What you have to do: Once the line holding "[00:00:01.00 to 00:00:02.00]" is found in the listing below, write it out and each later line exactly, up to and including the one holding "What the speaker".

Provided entries:
========
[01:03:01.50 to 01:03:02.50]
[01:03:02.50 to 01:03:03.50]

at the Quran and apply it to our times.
========
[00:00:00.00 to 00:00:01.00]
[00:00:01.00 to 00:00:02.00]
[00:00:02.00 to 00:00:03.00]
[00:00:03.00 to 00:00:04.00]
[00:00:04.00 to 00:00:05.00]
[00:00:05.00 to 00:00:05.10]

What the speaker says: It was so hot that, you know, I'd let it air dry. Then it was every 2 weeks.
========
Task solution:
[00:00:01.00 to 00:00:02.00]
[00:00:02.00 to 00:00:03.00]
[00:00:03.00 to 00:00:04.00]
[00:00:04.00 to 00:00:05.00]
[00:00:05.00 to 00:00:05.10]

What the speaker says: It was so hot that, you know, I'd let it air dry. Then it was every 2 weeks.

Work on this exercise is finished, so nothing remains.